TASK INSTRUCTIONS:
Pictures stay out of the copy; set down each line of the listing below exactly.

INPUT:
###
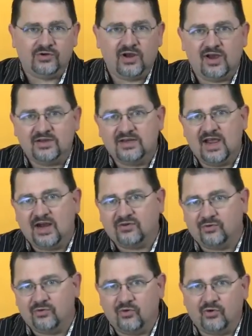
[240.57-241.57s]
contact
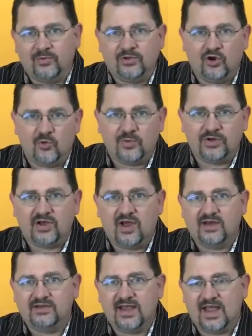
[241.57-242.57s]
or normally open
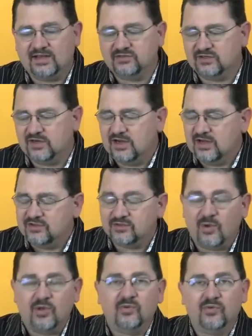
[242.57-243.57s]
contacts, and some
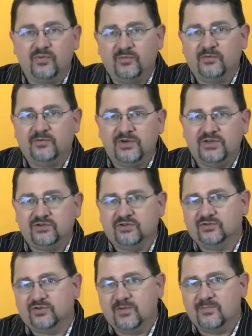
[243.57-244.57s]
other
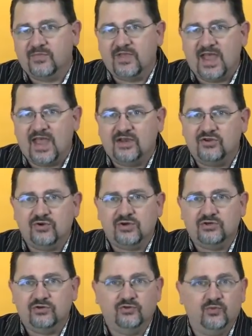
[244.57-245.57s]
features that you can
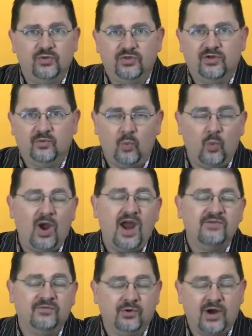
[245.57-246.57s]
use with a
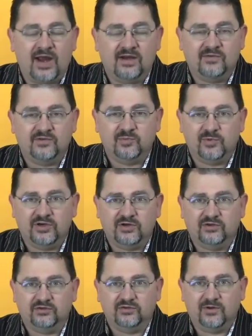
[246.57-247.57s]
wide variety of
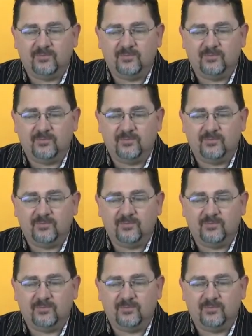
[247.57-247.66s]
speakers.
###
OUTPUT OF THE TASK:
[240.57-241.57s]
contact
[241.57-242.57s]
or normally open
[242.57-243.57s]
contacts, and some
[243.57-244.57s]
other
[244.57-245.57s]
features that you can
[245.57-246.57s]
use with a
[246.57-247.57s]
wide variety of
[247.57-247.66s]
speakers.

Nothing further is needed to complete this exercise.